* ASSIGNED TASK
With the pictures omitted, please transcribe exactly the lines beginning at the one that contains "[0:00.00-0:00.90]" and ending with the last line of the records below.

──────────

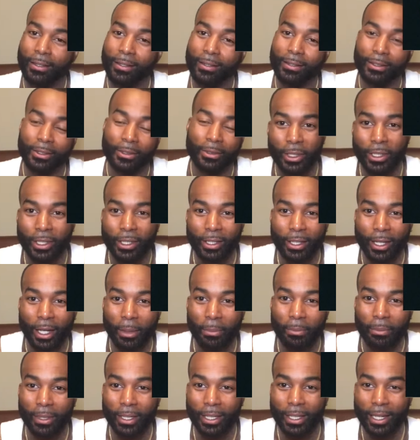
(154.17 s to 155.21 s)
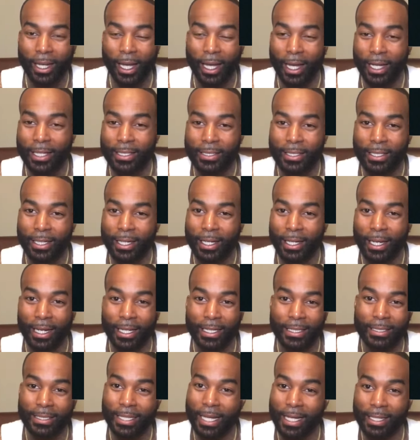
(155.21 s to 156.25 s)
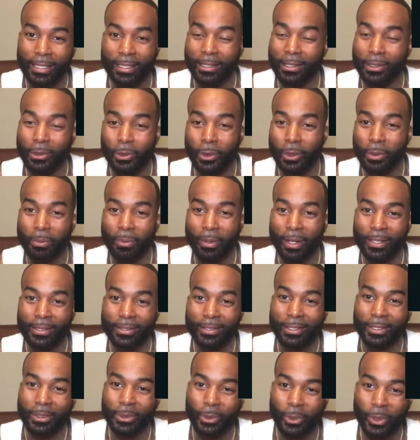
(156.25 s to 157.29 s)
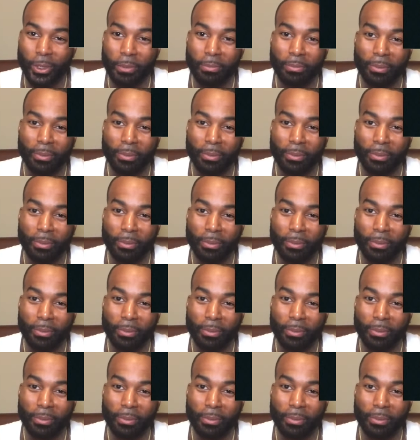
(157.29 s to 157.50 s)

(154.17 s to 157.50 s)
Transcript: You know, I mean, like I said, it's not the Luca Brasi three,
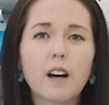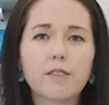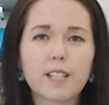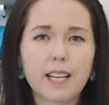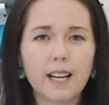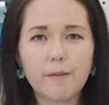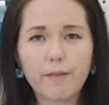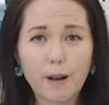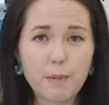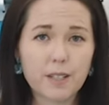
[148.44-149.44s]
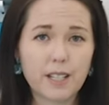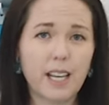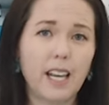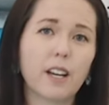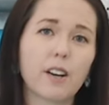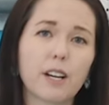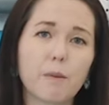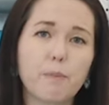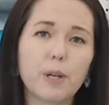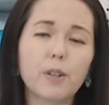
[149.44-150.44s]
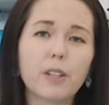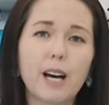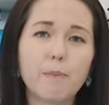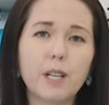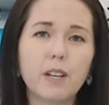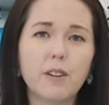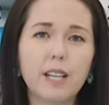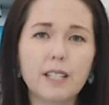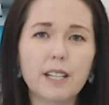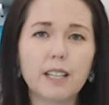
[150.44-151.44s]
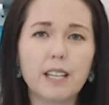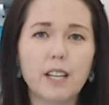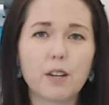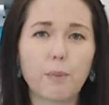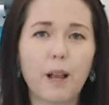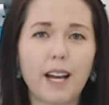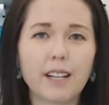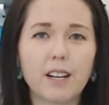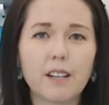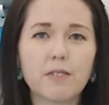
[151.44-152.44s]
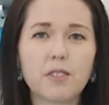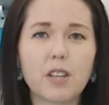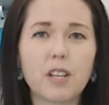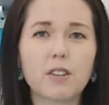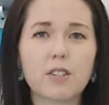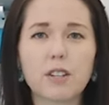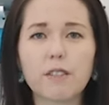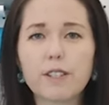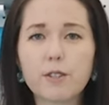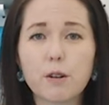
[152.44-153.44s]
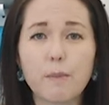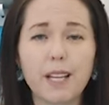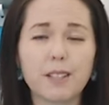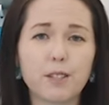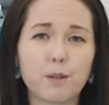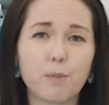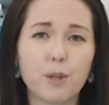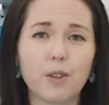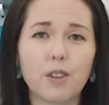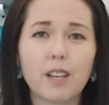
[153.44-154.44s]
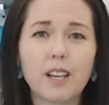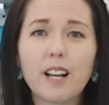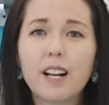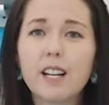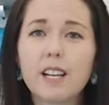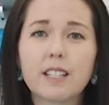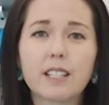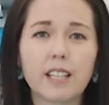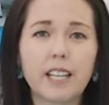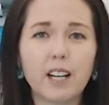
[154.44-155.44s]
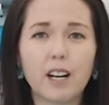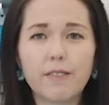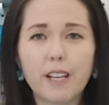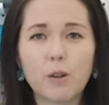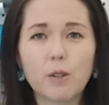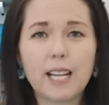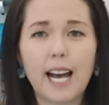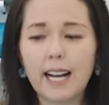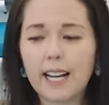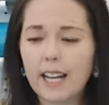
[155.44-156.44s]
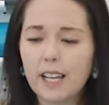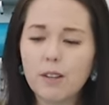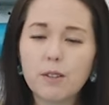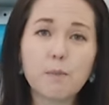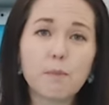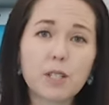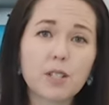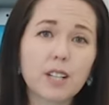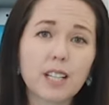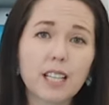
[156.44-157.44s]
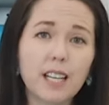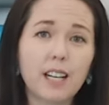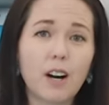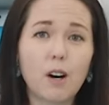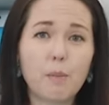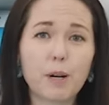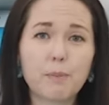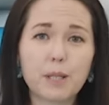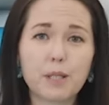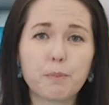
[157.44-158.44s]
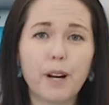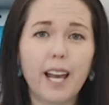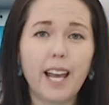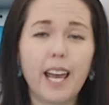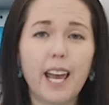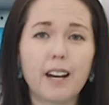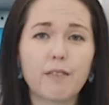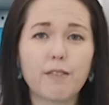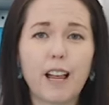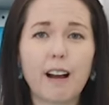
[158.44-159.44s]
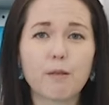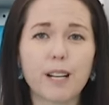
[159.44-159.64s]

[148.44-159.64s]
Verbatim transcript: Over time, fibers and ink are gonna build up and you need to clean your platen off so that your surface remains smooth. To clean off the old tack, I use Mr. Clean all-purpose spray and a flat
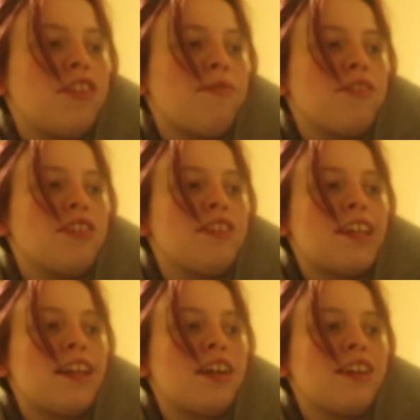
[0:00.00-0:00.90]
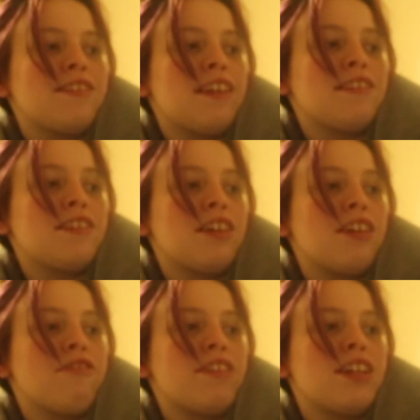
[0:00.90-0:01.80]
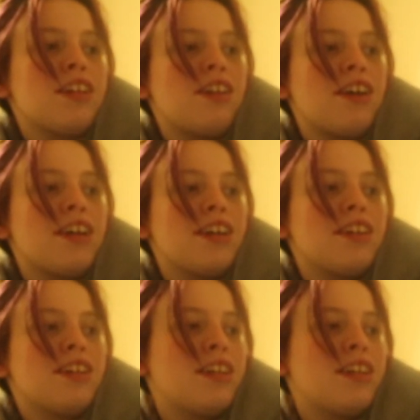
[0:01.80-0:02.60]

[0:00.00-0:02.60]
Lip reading: finish watching the Santa Clarita Diet.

──────────

* SOLUTION TO THE PROBLEM
[0:00.00-0:00.90]
[0:00.90-0:01.80]
[0:01.80-0:02.60]

[0:00.00-0:02.60]
Lip reading: finish watching the Santa Clarita Diet.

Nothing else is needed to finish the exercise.